Loin de l’esprit « néo-baba », la mode écologique ne se réduit plus seulement à une imagerie végétale et brute parfois peu attrayante, elle devient glamour et se prévaut d’une esthétique aussi sophistiquée que les pièces traditionnelles. Pour preuve, la collaboration de chaussures Amélie Pichard x Pamela Anderson qui lie à la fois esthétique pin up 70’s chère à la créatrice et cause animale et environnementale défendue par l’actrice. Une collection crée autour du rejet du cuir et du processus industriel extrêmement polluant de tannerie des peaux qui comporte son lot de difficultés. Car dans cette mode alternative, tout semble à inventer. Amélie Pichard elle-même expliquait au magazine Antidote : « Quand j’ai commencé à chercher par quoi remplacer le cuir, j ai vite réalisé qu’il n’existait pas grand chose et j’ai vraiment galéré. Le plus compliqué, c’était la doublure. J’ai fini par trouver un polyuréthane respirant antibactérien mais c’était très compliqué… ».
Un modèle « green » prometteur mais couteux
Une difficulté qui limite les créateurs dans l’expérimentation et la création de nouvelles matières : le coût de production bien supérieur à celui des collections traditionnelles. En effet, l’emploi d’ingénieurs spécialisés ou l’utilisation de techniques traditionnelles et manuelles influencent considérablement le budget création d’une collection.

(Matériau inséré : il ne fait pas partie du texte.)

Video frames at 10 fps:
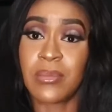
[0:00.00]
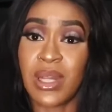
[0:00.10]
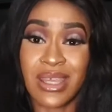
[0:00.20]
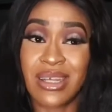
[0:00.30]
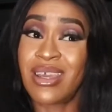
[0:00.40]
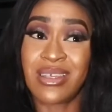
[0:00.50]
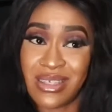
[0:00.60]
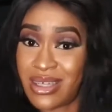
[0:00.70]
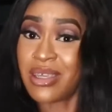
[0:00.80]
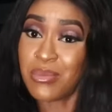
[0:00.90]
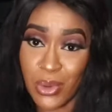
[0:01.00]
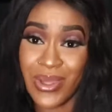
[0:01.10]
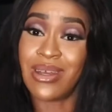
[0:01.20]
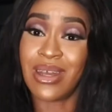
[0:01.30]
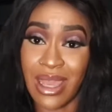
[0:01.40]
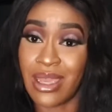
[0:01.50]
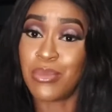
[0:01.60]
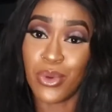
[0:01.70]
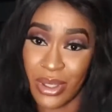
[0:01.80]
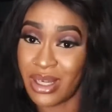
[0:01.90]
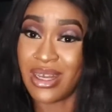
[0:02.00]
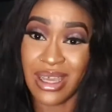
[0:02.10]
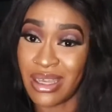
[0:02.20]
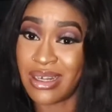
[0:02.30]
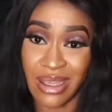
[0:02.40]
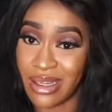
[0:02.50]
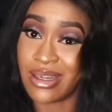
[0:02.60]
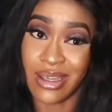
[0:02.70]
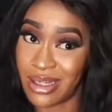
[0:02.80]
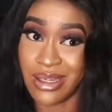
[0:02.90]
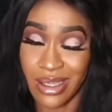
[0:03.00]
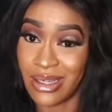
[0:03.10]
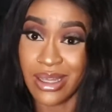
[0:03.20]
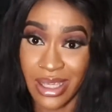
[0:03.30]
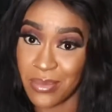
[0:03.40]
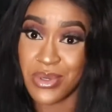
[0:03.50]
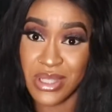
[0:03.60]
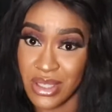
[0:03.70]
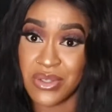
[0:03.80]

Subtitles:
like 99.99999%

Les difficultés économiques sur ce genre de modèles se font d’ailleurs très vite sentir comme confiait la créatrice Stella McCartney, à l’origine d’une des premières collections éco-conscientes au site Business Of Fashion : « Le coût de revient est 70% de fois supérieur au coût traditionnel. On absorbe cette augmentation via notre marge qui nous pousse à ne pas élever le prix des produits ». Un défi relevé qui a finalement porté ses fruits, la marque éponyme étant devenue rentable quatre ans après sa création en 2001. De bonne augure donc pour le style green qui malgré son caractère encore « niche » semble s’être solidement imposé dans le paysage mode. Une petite révolution qui germe au coeur du marasme de la production de masse.